Pada hari Rabu, salah satu pengacara Yoon mengatakan presiden tidak dapat menerima pelaksanaan surat perintah penangkapan karena dikeluarkan oleh pengadilan di yurisdiksi yang salah dan CIO tidak memiliki kewenangan untuk menyelidiki pemimpin petahana tersebut.
Yoon Kap-keun, pengacara tersebut, juga membantah dugaan beberapa anggota parlemen bahwa Yoon telah melarikan diri dari kediaman resmi, dengan mengatakan ia telah bertemu presiden di sana pada hari Selasa. Ia mengatakan bahwa itu adalah rumor “jahat” yang dimaksudkan untuk memfitnah Yoon.

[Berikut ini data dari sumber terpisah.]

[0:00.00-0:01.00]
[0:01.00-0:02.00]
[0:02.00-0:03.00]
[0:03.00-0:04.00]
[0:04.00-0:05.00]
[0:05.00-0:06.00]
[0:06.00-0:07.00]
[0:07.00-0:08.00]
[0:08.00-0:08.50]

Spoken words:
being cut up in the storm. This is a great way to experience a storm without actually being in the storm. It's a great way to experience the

Oh Dong-woon, kepala Kantor Investigasi Korupsi untuk Pejabat Tinggi (CIO) yang memimpin penyelidikan terhadap Yoon, pada hari Selasa meminta maaf atas upaya penangkapan yang gagal pada hari Jumat lalu setelah kebuntuan selama enam jam yang menegangkan di dalam kompleks kepresidenan.
Oh membatalkan upaya penangkapan setelah dihalangi memasuki kompleks kepresidenan oleh rantai manusia yang terdiri dari ratusan anggota PSS dan pengawal militer.

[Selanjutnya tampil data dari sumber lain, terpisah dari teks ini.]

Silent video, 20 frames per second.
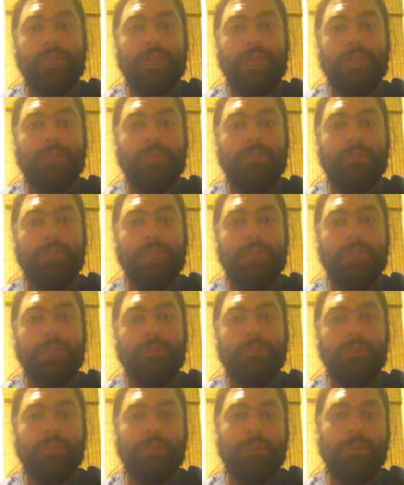kind of like
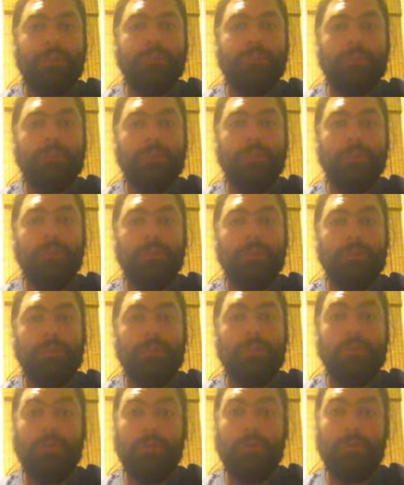if there isn't something you
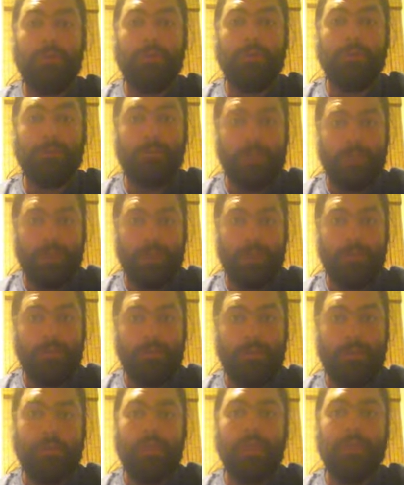can do about the pain,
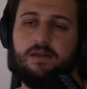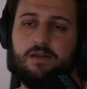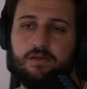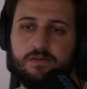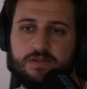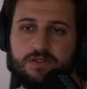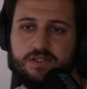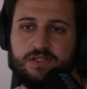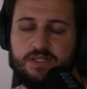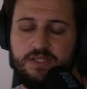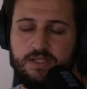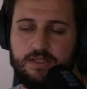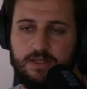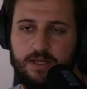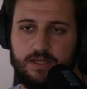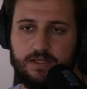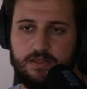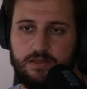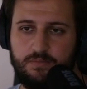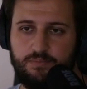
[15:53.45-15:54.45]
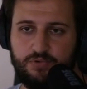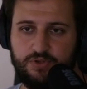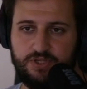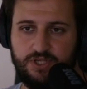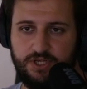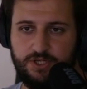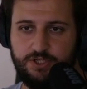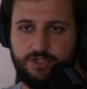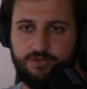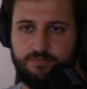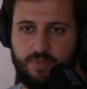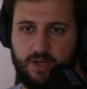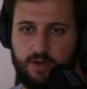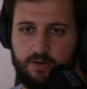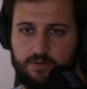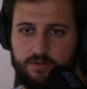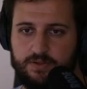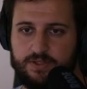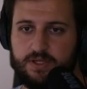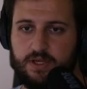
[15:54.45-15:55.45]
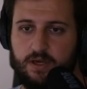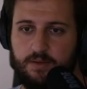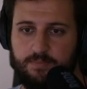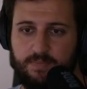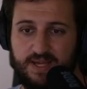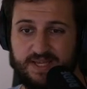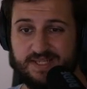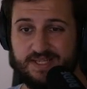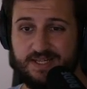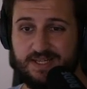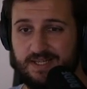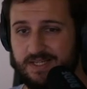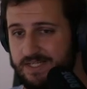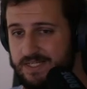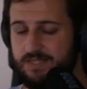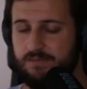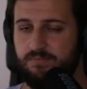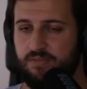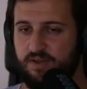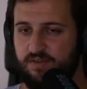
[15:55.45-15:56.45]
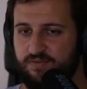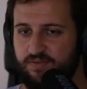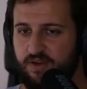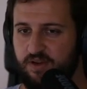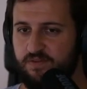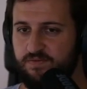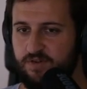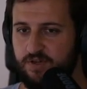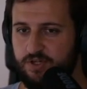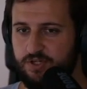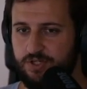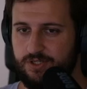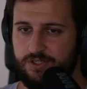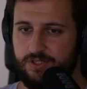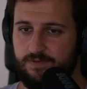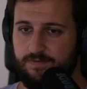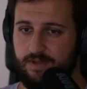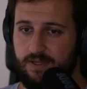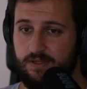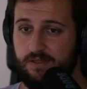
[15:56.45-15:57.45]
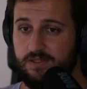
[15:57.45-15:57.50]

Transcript: you'll see that the protection macros are basically simplified versions of that.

“Kami akan berusaha sebaik mungkin untuk mencapai tujuan kami dengan mempersiapkan diri secara menyeluruh kali ini dengan tekad yang kuat bahwa eksekusi surat perintah kedua akan menjadi yang terakhir,” kata Oh kepada komite parlemen.
Ia menolak untuk menyebutkan berapa hari yang diberikan pengadilan sebelum surat perintah penangkapan baru berakhir, dengan alasan perlunya menyimpan rencana untuk upaya baru tersebut secara internal.
Oh tidak keberatan ketika anggota parlemen menyerukan tindakan keras untuk mengalahkan pengawal presiden dan pasukan militer di dalam kompleks, tetapi ia menolak untuk mengonfirmasi opsi apa yang sedang dipertimbangkan.
Berbagai skenario yang dilaporkan di media lokal termasuk memobilisasi pasukan unit taktis khusus polisi dan peralatan berat untuk menerobos barikade, diikuti oleh lebih dari 2.000 polisi untuk menyeret pengawal presiden, yang jika perlu akan memakan waktu hingga tiga hari untuk melemahkan agen keamanan presiden.
Shin Yul, seorang profesor Universitas Myongji yang telah mengikuti kekacauan politik negara itu, mengatakan polisi memiliki banyak pengalaman dengan operasi taktis yang mungkin sedang dipertimbangkan.
“Untuk kedua kalinya, mereka seharusnya dapat menangkap Yoon karena saya yakin polisi akan mengatur seluruh eksekusi,” katanya.
Namun, keselamatan harus menjadi prioritas utama, terutama bagi para pengunjuk rasa, katanya, seraya mencatat risiko tembakan dalam potensi bentrokan.
CIO dan polisi kalah jumlah dalam upaya penangkapan sebelumnya karena pengepungan lebih dari 200 personel PSS, beberapa di antaranya membawa senjata api, serta pasukan yang diperbantukan untuk keamanan presiden, saat kedua belah pihak terlibat dalam pertengkaran, kata seorang pejabat CIO.